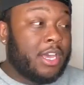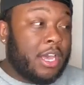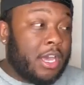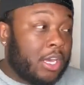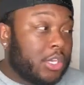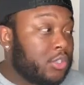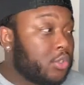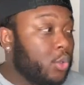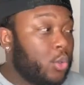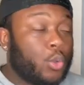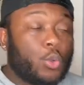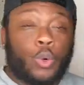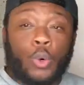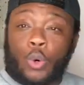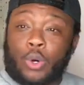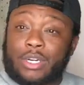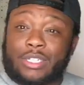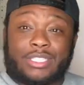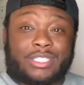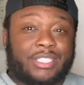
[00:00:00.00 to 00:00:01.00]
So, of
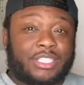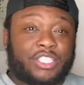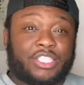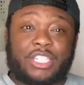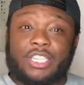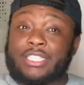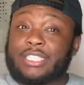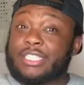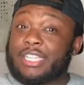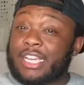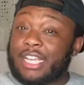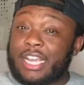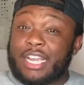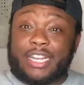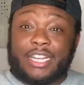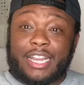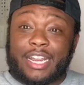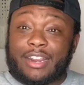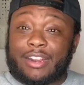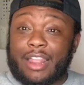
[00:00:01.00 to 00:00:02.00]
course, she's sitting
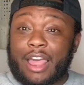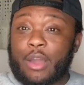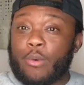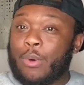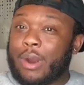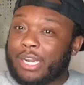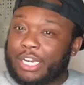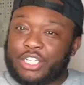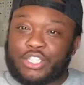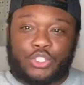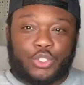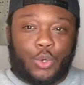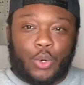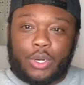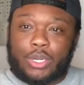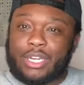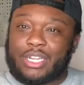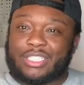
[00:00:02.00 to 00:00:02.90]
there like, why they showing it?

# REQUIRED WORK:
What you give back should be the full material above, retyped exactly, with every image removed.

# SOLUTION FOR THIS EXERCISE:
[00:00:00.00 to 00:00:01.00]
So, of
[00:00:01.00 to 00:00:02.00]
course, she's sitting
[00:00:02.00 to 00:00:02.90]
there like, why they showing it?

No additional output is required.